El domingo, el estadio era una catedral de energía pura. Desde la suite VIP, todo era surrealista. David estaba extasiado. Cuando los jugadores subieron a saludarnos, fue un momento mágico, un crédito que le daba enteramente a Bastián.
Él se convirtió en mi tutor personal, explicándome cada jugada con una paciencia que me hizo sentir especial. Para mi sorpresa, me encontré gritando y celebrando como una fan más. Diana no perdía ojo de Julián, y su coqueteo era tan evidente como divertido.
—De verdad eres un cupido —le dije a Bastián.
—Cuando tú quieras —respondió, y su mirada no dejaba lugar a dudas de que no solo hablaba de otros.
La alegría fue tan intensa que, por unas horas, olvidé mi otra vida. Hasta que el recuerdo de la obligación me golpeó. Llamé a la asistente de Dylan y conseguí la dirección de su evento. Con la victoria de Seattle resonando en mis oídos, me transformé en el baño de un restaurante cercano. Diana, siempre mi hada madrina, me había provisto de un vestido elegante y tacones.
—Llámame si necesitas que te rescate —me dijo Diana, con preocupación.
—No te preocupes. Tomaré un taxi —aseguré, aunque la ansiedad me cerraba la garganta.

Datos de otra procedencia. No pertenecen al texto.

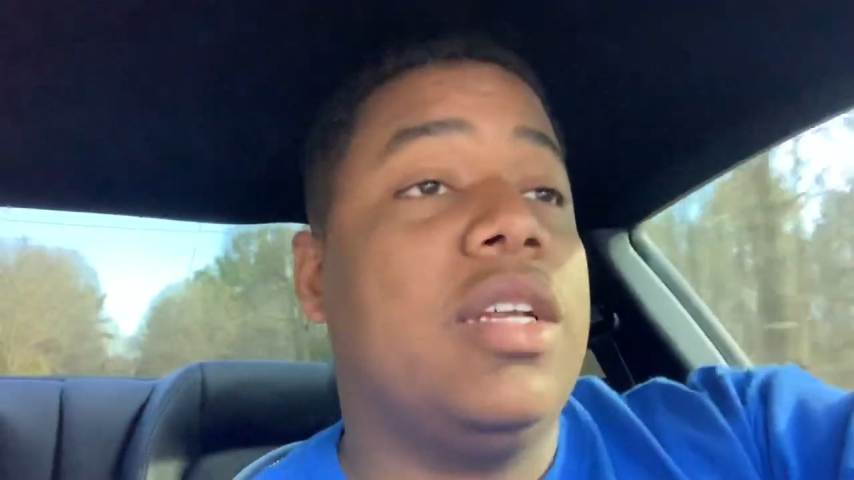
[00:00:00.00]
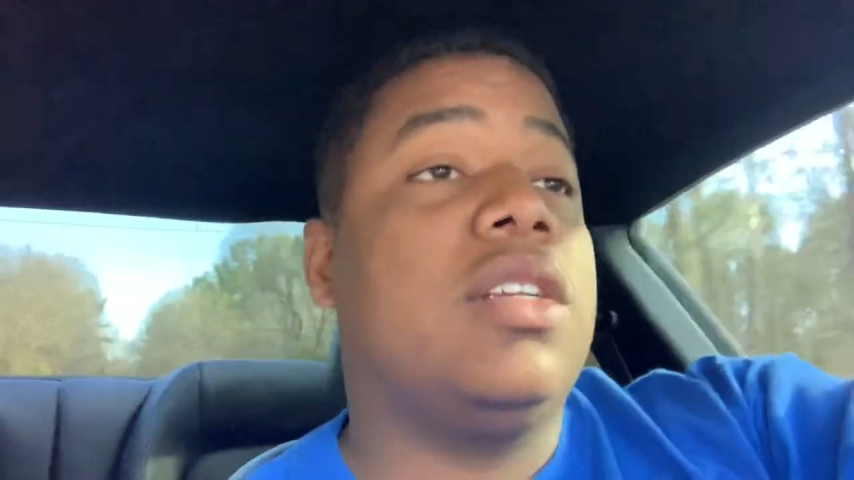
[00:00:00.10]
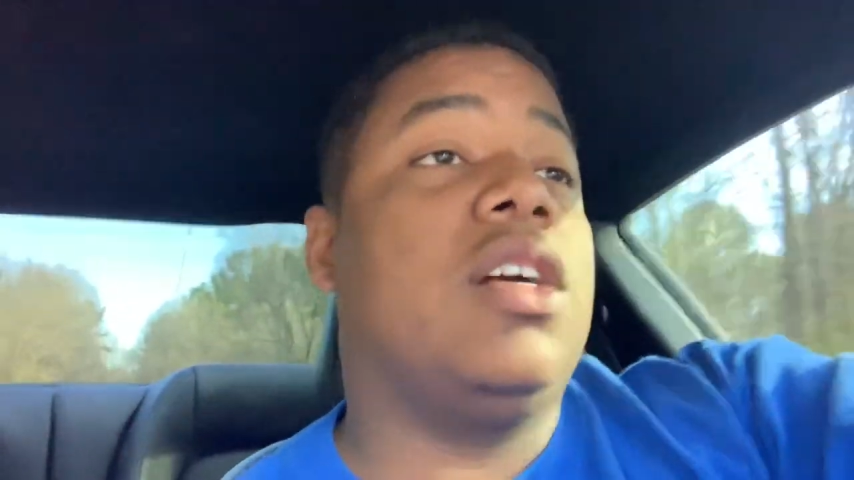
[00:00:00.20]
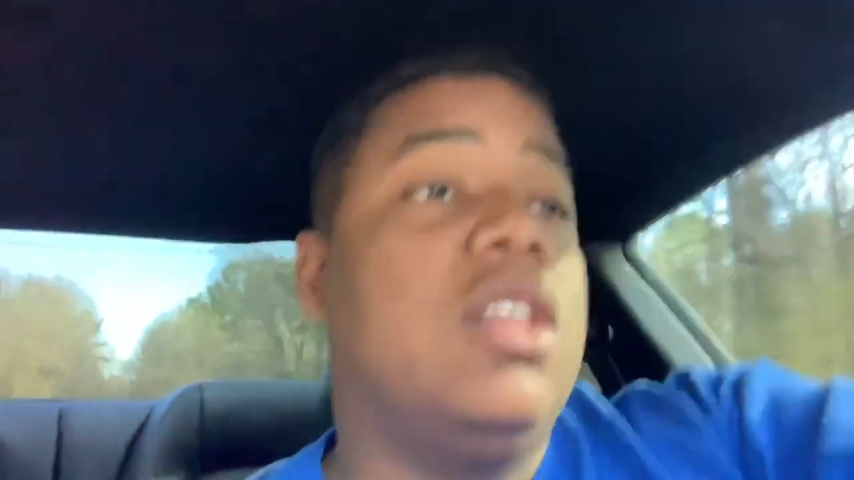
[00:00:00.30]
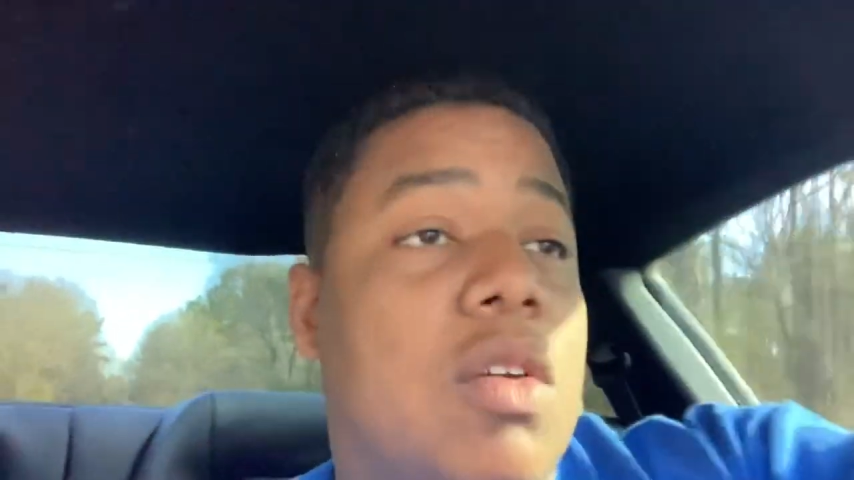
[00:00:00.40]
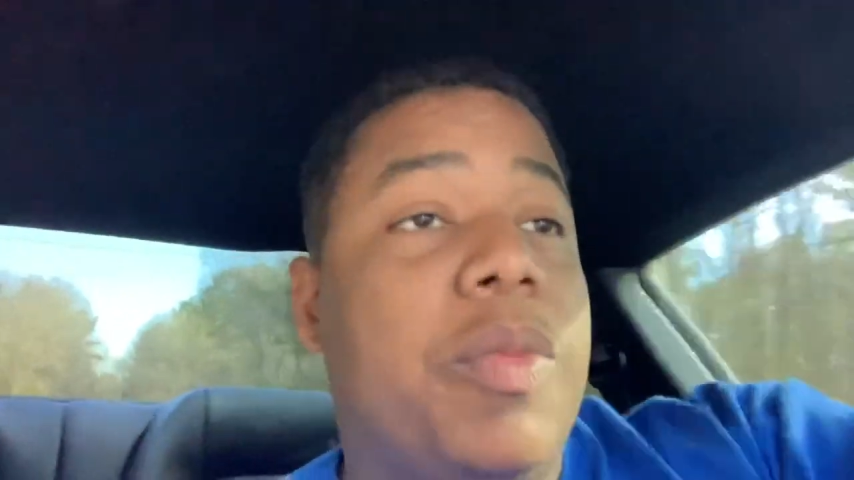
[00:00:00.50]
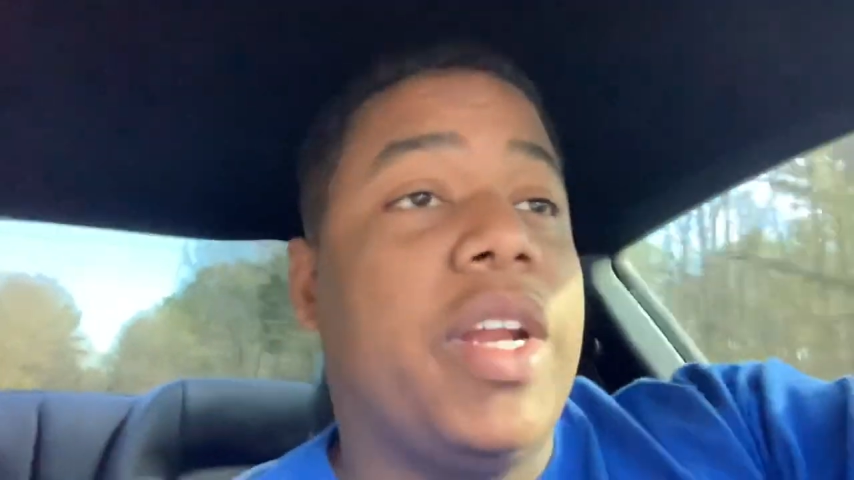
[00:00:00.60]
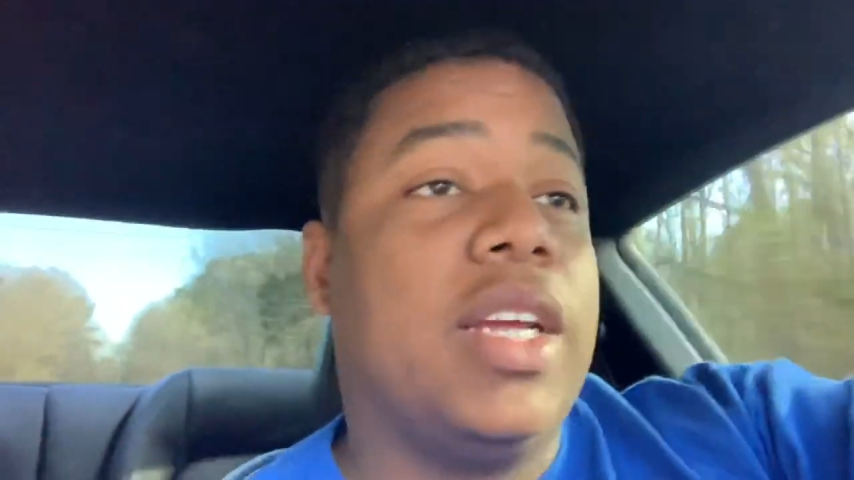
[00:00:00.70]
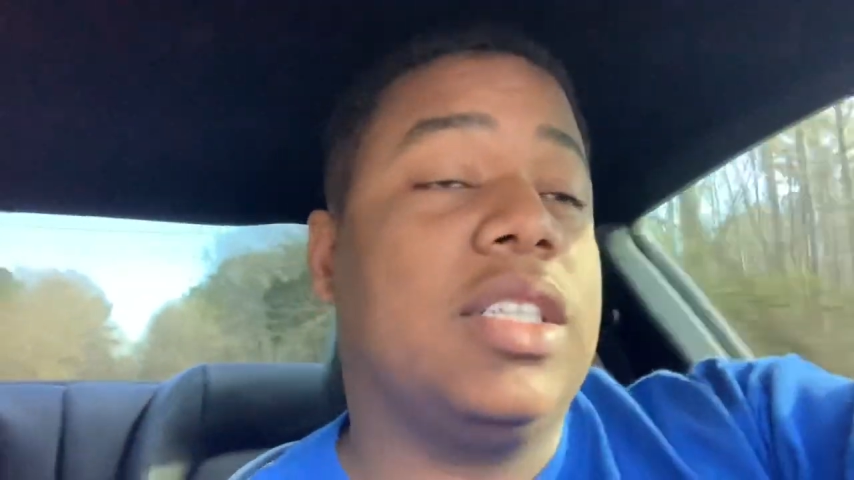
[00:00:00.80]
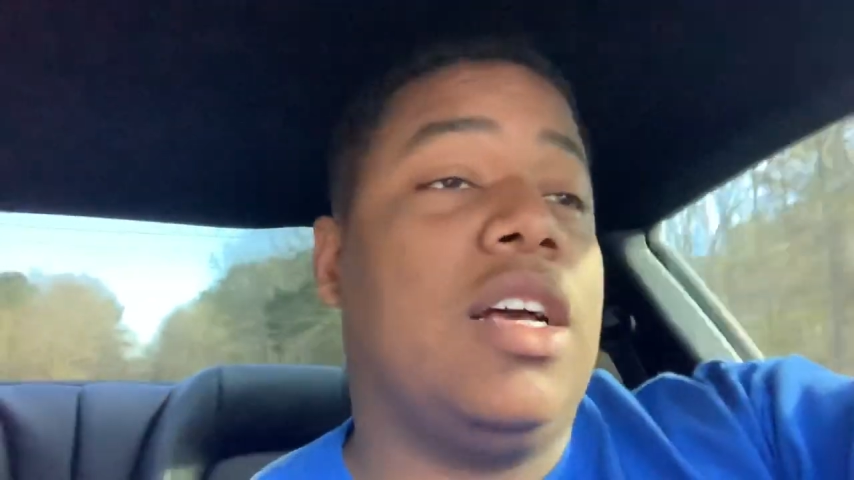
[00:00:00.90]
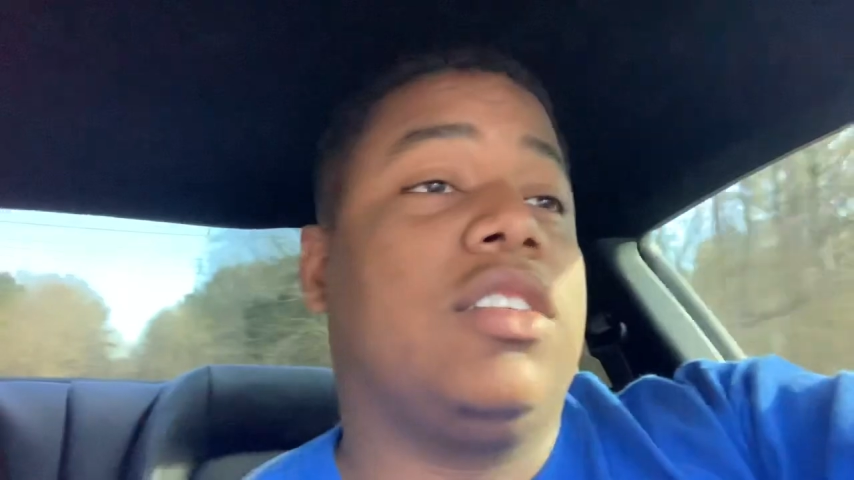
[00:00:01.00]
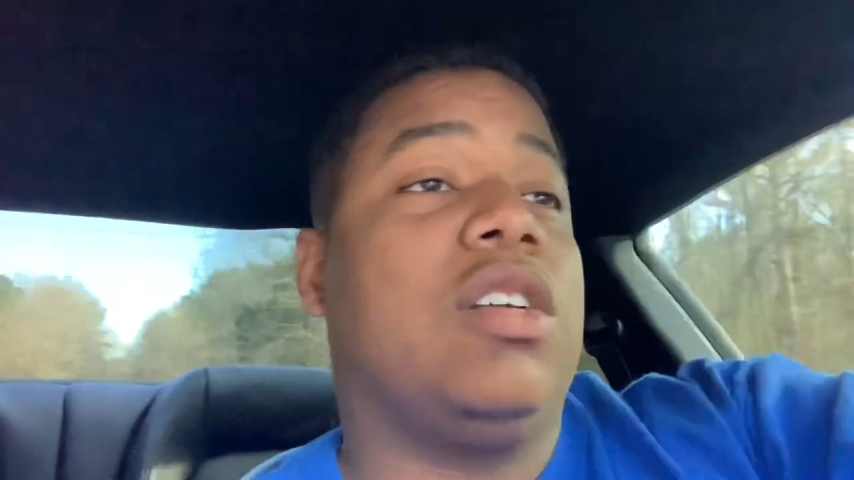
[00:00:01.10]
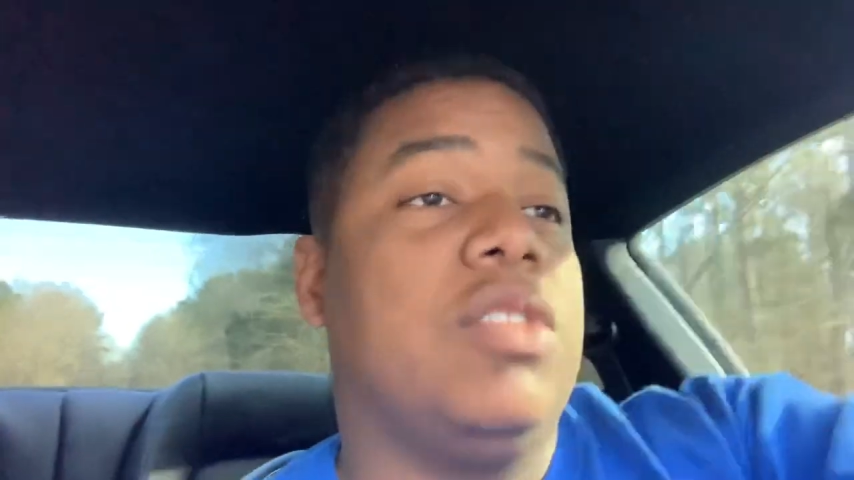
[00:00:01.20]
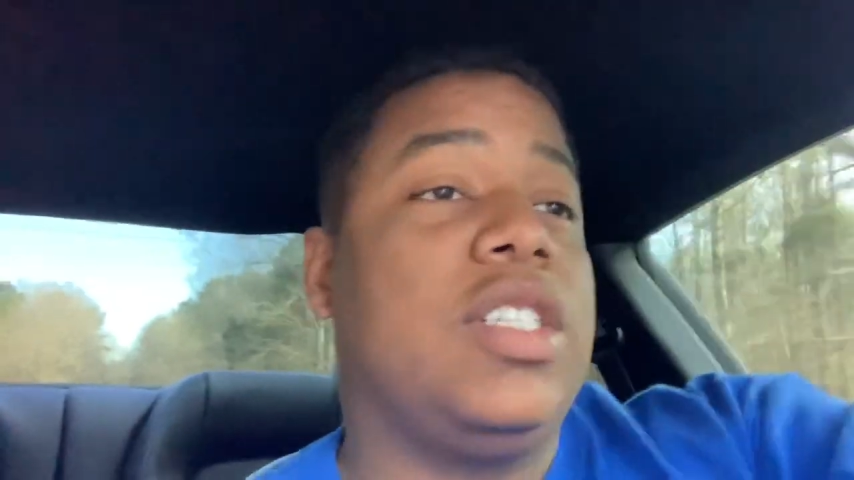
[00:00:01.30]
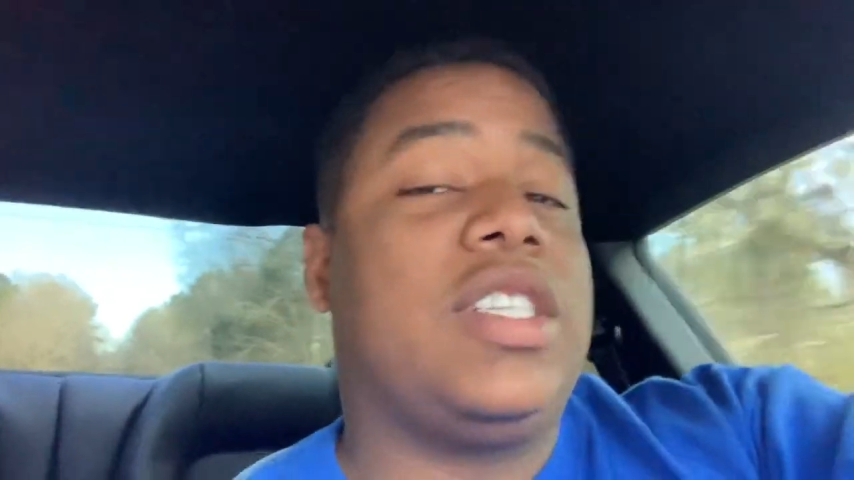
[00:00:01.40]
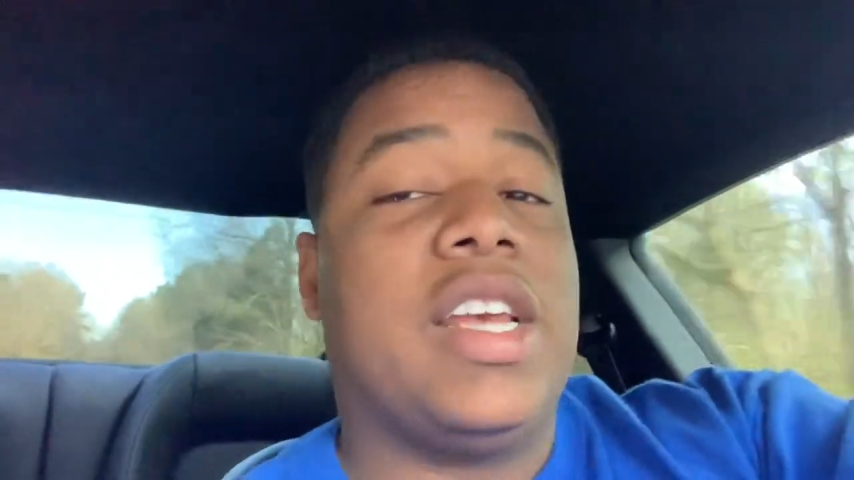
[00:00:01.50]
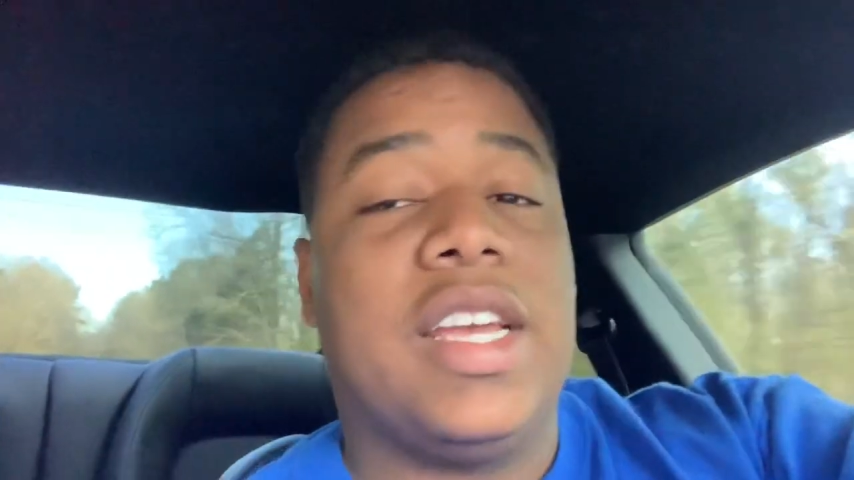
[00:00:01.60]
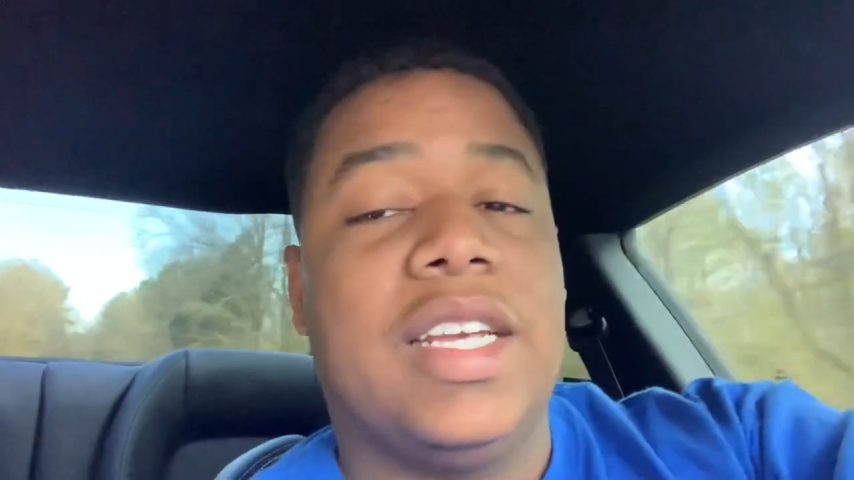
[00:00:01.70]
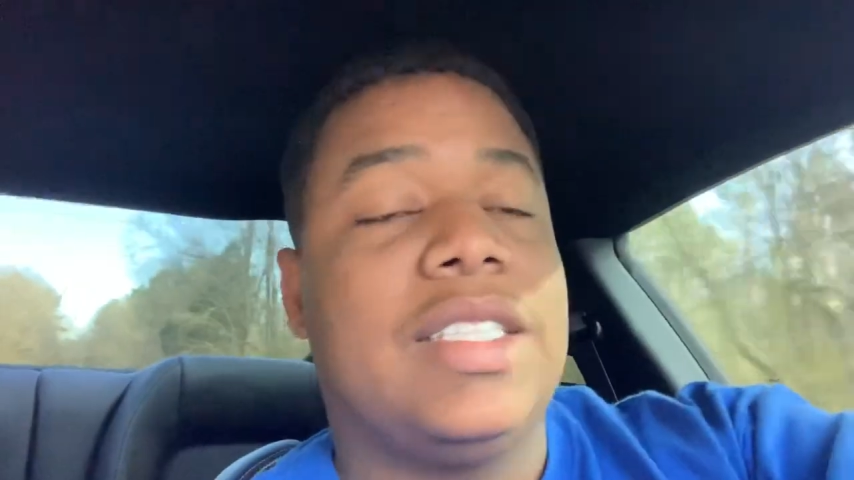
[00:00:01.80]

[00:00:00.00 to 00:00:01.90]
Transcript: a little bit of exhaust on this thing.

Al llegar al lugar, la elegancia era opresiva. Y allí, en el centro de un grupo de socios, estaba Dylan. Lo escuché antes de verlo:
—… pero Dylan, acabas de casarte y vienes solo a estas cosas. —La voz de un hombre mayor tenía un tono de burla.
—A veces los compromisos… —empezó a decir Dylan, con fastidio.
Aproveché el momento. —¡Lo siento, cariño! —dije, acercándome con una sonrisa de esposa devota—. El trabajo, ya sabes. —Saludé al grupo con encanto forzado.
La expresión de Dylan fue una mezcla de sorpresa y… ¿alivio? —Así es ella —dijo, envolviéndome la cintura con un brazo que era a la vez posesivo y rígido—. Trabajadora incansable. Algo que admiro. —Su beso en mi cabeza fue un roce gélido.
Aguanté la farsa. Sonreí, asentí, y fingí estar fascinada por las hazañas legales de Walker & Associates, especialmente cuando anunciaron que Dylan lideraría la demanda contra Maxwell's Entertainment. Mierda. Ahora entendía la amabilidad de Julieta y Daniel.
Cuando por fin la velada terminó, me despedí. Dylan ni siquiera se volvió. Subí al taxi que esperaba, y solo entonces, al respirar el aire anónimo de la ciudad, dejé caer la máscara. Había sido la muñeca perfecta, pero la indiferencia final de Dylan fue el recordatorio más cruel de mi lugar en su vida: un accesorio desechable.
Mirando por la ventana la ciudad que nunca dormía, susurré para mis adentros, con una mezcla de resignación y rabia: «Púdranse, Dylan. Púdranse todos.»
La batalla había comenzado, y yo estaba justo en el medio, con un hombre que me ofrecía el cielo y otro que me arrastraba al infierno. Y yo, atrapada en el fuego cruzado, empezaba a preguntarme en cuál de los dos, realmente, quería quemarme.